* SOURCE MATERIAL *
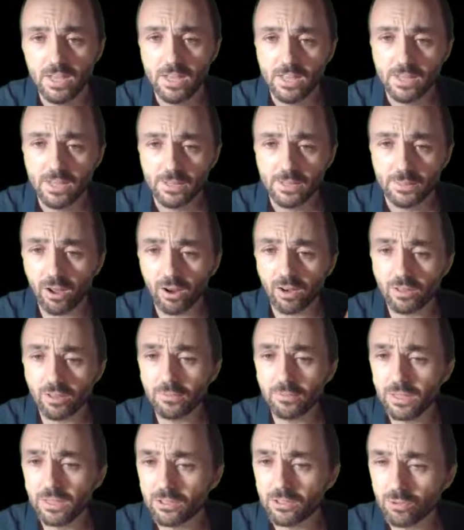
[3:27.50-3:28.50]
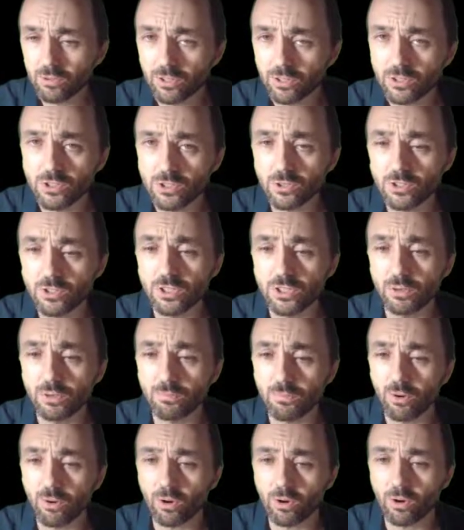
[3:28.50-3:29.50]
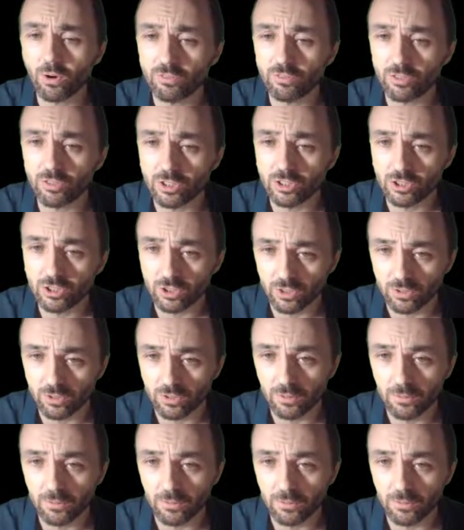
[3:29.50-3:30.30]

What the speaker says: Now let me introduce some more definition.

* THE PROBLEM *
Restate the full listing word for word, excluding images.

* SOLUTION BELOW *
[3:27.50-3:28.50]
[3:28.50-3:29.50]
[3:29.50-3:30.30]

What the speaker says: Now let me introduce some more definition.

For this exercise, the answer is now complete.